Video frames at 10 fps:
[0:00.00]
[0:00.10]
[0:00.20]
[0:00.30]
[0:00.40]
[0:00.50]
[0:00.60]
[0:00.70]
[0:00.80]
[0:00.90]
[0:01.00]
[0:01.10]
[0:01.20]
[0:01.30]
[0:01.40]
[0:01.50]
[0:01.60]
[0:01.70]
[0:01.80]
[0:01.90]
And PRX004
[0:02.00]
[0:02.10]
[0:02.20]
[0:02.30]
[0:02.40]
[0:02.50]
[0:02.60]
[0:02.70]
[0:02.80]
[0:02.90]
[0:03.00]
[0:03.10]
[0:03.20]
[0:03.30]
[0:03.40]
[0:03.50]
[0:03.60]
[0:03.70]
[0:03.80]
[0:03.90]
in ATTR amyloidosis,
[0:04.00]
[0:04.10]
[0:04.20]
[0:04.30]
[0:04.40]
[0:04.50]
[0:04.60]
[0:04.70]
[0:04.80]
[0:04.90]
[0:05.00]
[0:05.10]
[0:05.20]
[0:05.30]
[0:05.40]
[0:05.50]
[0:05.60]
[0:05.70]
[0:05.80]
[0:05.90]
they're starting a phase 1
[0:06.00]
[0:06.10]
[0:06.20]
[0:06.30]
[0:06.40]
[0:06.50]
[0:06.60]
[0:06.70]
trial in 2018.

---*---

- **ACTIVITY**: Would you reproduce the material above in full, exactly as given?

- **WRITTEN RESPONSE**:
Video frames at 10 fps:
[0:00.00]
[0:00.10]
[0:00.20]
[0:00.30]
[0:00.40]
[0:00.50]
[0:00.60]
[0:00.70]
[0:00.80]
[0:00.90]
[0:01.00]
[0:01.10]
[0:01.20]
[0:01.30]
[0:01.40]
[0:01.50]
[0:01.60]
[0:01.70]
[0:01.80]
[0:01.90]
And PRX004
[0:02.00]
[0:02.10]
[0:02.20]
[0:02.30]
[0:02.40]
[0:02.50]
[0:02.60]
[0:02.70]
[0:02.80]
[0:02.90]
[0:03.00]
[0:03.10]
[0:03.20]
[0:03.30]
[0:03.40]
[0:03.50]
[0:03.60]
[0:03.70]
[0:03.80]
[0:03.90]
in ATTR amyloidosis,
[0:04.00]
[0:04.10]
[0:04.20]
[0:04.30]
[0:04.40]
[0:04.50]
[0:04.60]
[0:04.70]
[0:04.80]
[0:04.90]
[0:05.00]
[0:05.10]
[0:05.20]
[0:05.30]
[0:05.40]
[0:05.50]
[0:05.60]
[0:05.70]
[0:05.80]
[0:05.90]
they're starting a phase 1
[0:06.00]
[0:06.10]
[0:06.20]
[0:06.30]
[0:06.40]
[0:06.50]
[0:06.60]
[0:06.70]
trial in 2018.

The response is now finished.